Here’s who you do not want to play on the first weekend of the 2022 Women’s NCAA Tournament.

Ivy League Basketball Tournament - Princeton v Columbia Photo by Rachel O’Driscoll/Getty Images

Typically, there aren’t as many bracket-busting early-round upsets in the NCAA women’s basketball tournament compared to the men’s. But don’t be mistaken: Not all of the high seeds are safe.

With that being said, here are three teams we think have the potential to run through a team or two during the 2022 NCAA Tournament.

No. 11 Princeton Tigers vs. No. 6 Kentucky Wildcats

The Tigers are ranked No. 25 in the AP Poll, but were clearly underseeded by the selection committee.
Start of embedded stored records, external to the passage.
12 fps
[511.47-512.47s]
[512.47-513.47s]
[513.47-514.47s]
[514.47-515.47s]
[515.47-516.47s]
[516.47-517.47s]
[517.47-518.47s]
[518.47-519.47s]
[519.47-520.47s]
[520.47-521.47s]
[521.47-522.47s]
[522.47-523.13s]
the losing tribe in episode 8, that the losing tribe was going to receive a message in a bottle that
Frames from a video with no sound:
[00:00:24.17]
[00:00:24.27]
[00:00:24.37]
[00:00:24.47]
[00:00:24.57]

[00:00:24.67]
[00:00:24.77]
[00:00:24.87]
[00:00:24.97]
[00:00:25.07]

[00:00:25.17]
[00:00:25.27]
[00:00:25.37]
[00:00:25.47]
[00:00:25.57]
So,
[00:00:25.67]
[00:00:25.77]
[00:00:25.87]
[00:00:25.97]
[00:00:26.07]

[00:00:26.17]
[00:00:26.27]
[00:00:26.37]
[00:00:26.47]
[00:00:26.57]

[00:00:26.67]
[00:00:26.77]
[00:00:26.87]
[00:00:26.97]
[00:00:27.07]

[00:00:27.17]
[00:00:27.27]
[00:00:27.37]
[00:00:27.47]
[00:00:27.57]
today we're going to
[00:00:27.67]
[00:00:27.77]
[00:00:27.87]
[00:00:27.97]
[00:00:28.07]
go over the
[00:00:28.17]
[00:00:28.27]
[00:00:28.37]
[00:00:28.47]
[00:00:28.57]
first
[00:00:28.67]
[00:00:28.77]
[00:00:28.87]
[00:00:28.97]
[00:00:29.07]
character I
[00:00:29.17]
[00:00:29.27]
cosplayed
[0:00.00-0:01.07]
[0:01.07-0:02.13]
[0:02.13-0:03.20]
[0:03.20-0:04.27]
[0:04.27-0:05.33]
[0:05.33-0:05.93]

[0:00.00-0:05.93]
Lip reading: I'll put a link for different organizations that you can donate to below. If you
They enter the tournament on a 17-game winning streak after rolling through the Ivy League, and only one game during that streak was decided by fewer than 12 points. Armed with a stifling defense and guard Abby Meyers, who’s averaging nearly 18 points per game, Princeton will give the Wildcats all they can handle.
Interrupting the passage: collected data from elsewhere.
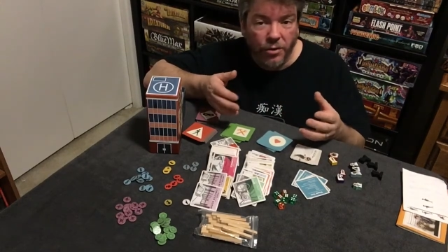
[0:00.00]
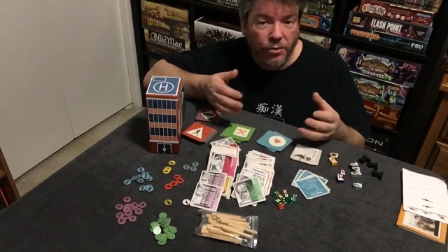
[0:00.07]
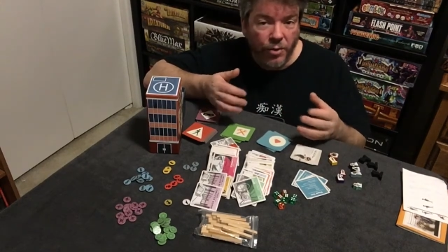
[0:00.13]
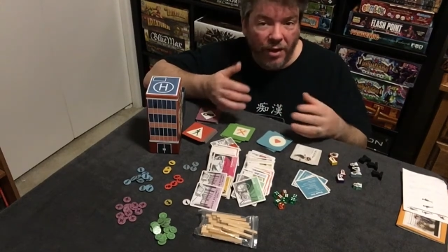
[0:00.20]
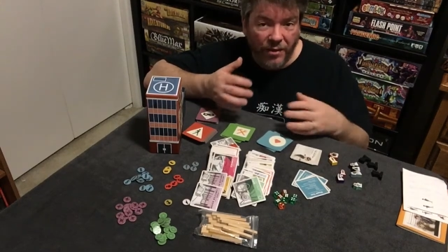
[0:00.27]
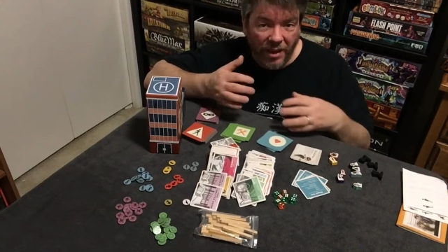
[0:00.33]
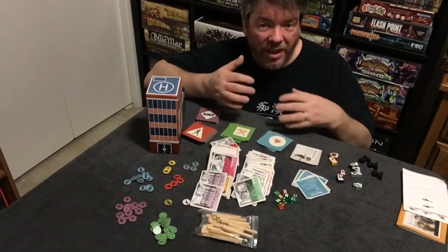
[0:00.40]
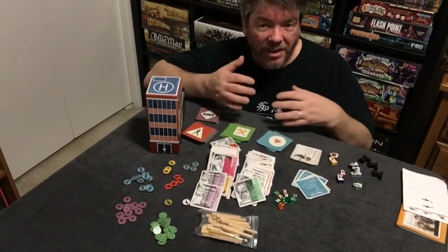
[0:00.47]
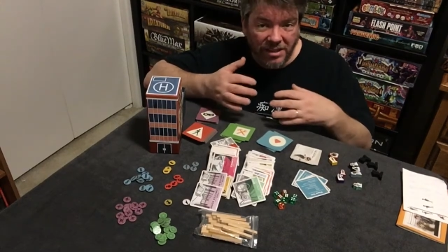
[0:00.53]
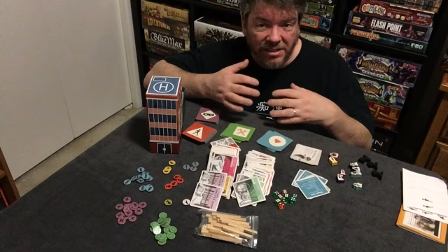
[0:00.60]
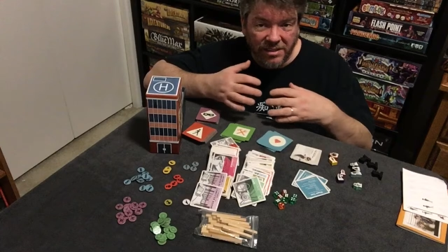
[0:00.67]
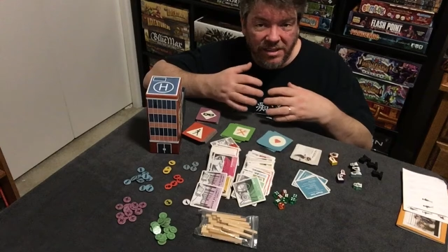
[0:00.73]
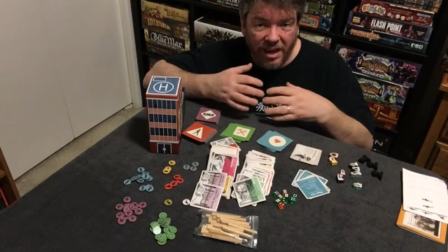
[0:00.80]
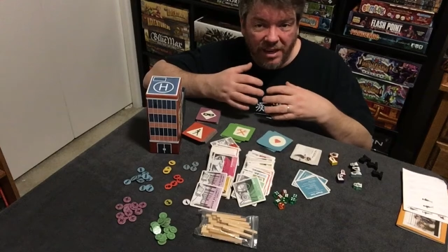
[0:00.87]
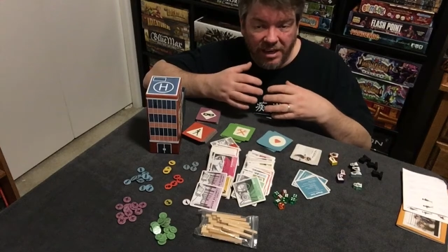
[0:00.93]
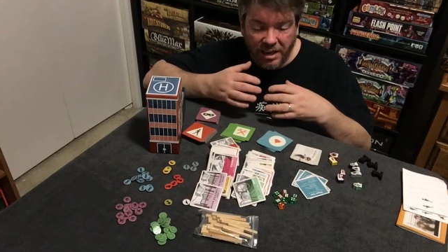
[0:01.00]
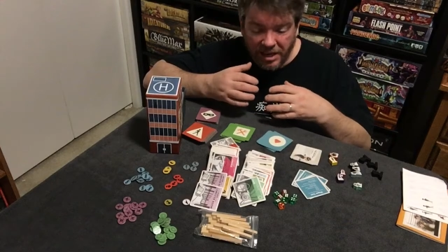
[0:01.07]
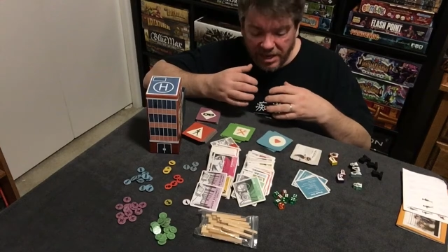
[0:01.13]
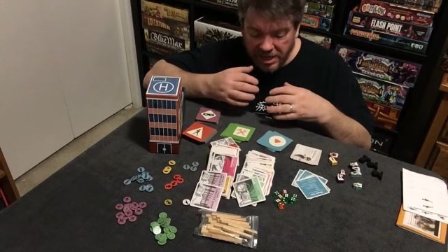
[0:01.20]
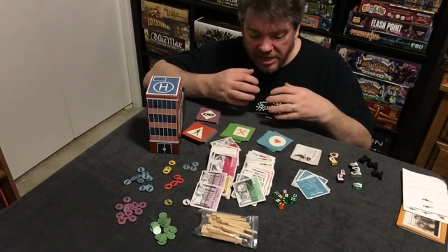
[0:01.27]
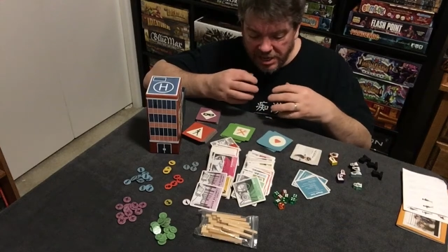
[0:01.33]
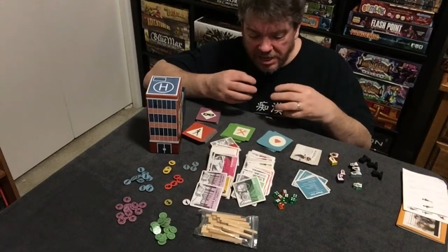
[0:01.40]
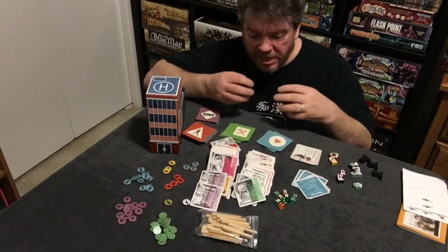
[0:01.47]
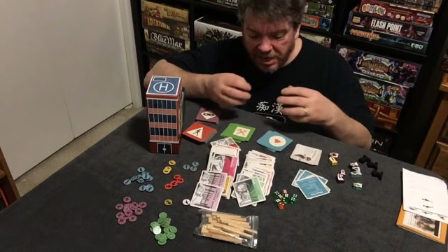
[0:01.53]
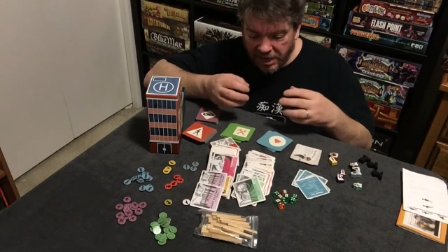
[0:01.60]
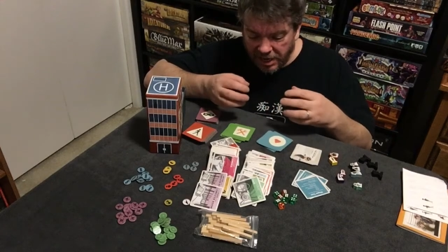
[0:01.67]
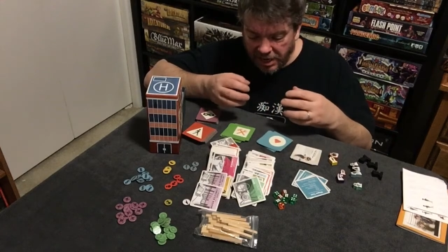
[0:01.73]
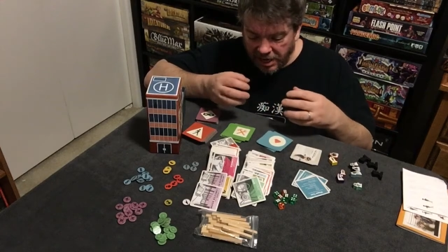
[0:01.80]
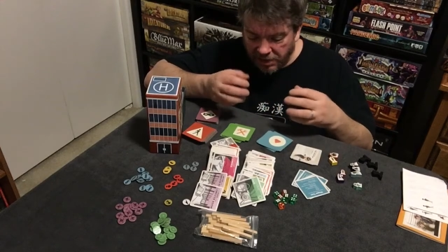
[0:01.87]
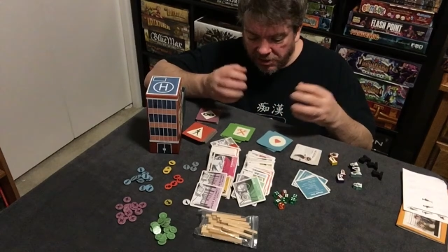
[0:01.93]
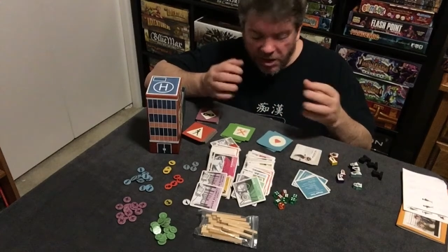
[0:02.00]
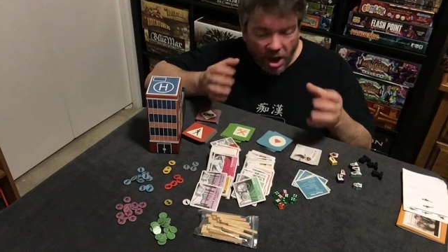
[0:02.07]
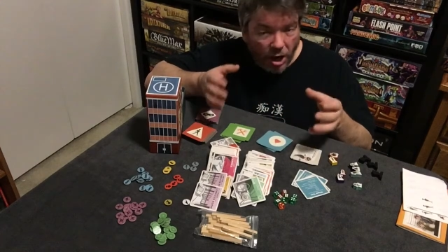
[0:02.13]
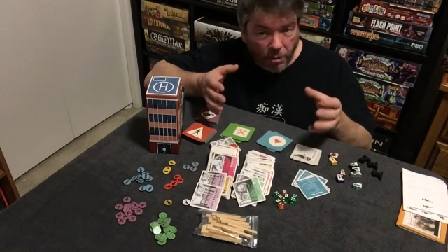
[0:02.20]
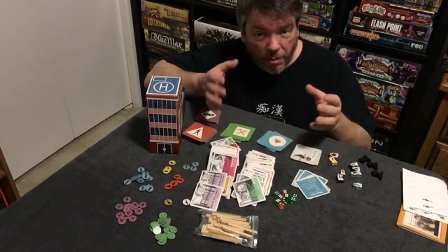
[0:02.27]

So I thought I'd just kind of talk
No. 12 Belmont Bruins vs. No. 5 Oregon Ducks

Conversely, the committee seemed to do the Bruins a bit of a favor; Belmont will play its first-round game in Knoxville, Tenn., just a few hours from its campus. Will a possible home-court advantage help spur them to an upset victory? The Ducks have been a .500 team since early February and may struggle to score about the Bruins’ top-20 defense. Guard Destinee Wells leads Belmont’s offense with 16.5 points per game, and guard Tuti Jones has hit nearly 40 percent of her 3-pointers this season.
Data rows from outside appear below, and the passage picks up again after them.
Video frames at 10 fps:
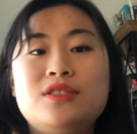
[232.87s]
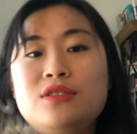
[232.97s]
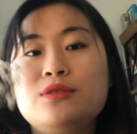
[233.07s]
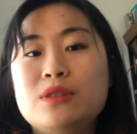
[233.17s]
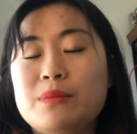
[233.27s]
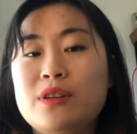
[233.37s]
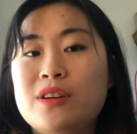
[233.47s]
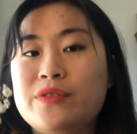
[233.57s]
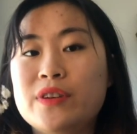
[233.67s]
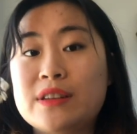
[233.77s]
Do something you
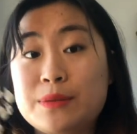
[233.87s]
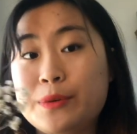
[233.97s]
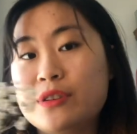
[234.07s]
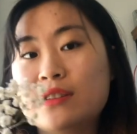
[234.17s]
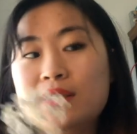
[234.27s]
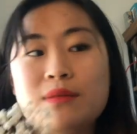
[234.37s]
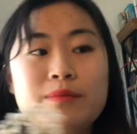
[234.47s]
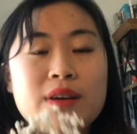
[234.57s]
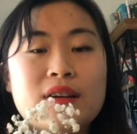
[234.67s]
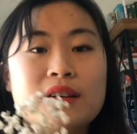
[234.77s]
have experience in
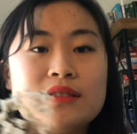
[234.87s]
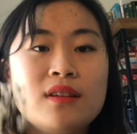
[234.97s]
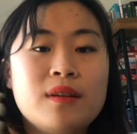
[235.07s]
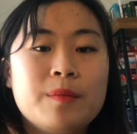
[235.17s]
because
No. 12 Stephen F. Austin Ladyjacks vs. No. 5 North Carolina Tar Heels

Here’s another sleeper that wins most of all through its defense. Stephen F. Austin ranks fifth in points allowed per 100 possessions. It creates almost 12 steals per game and gives up just 55.9 points on average The Ladyjacks have lost just once since mid-December and are guided by two seniors — Stephanie Visscher and Aiyana Johnson — who are pouring in around 14 points per night. Those two will undoubtedly carry a feeling of unfinished business into this year’s tournament after they squandered a 17-point halftime lead over fifth-seeded Georgia Tech in a first-round loss last season.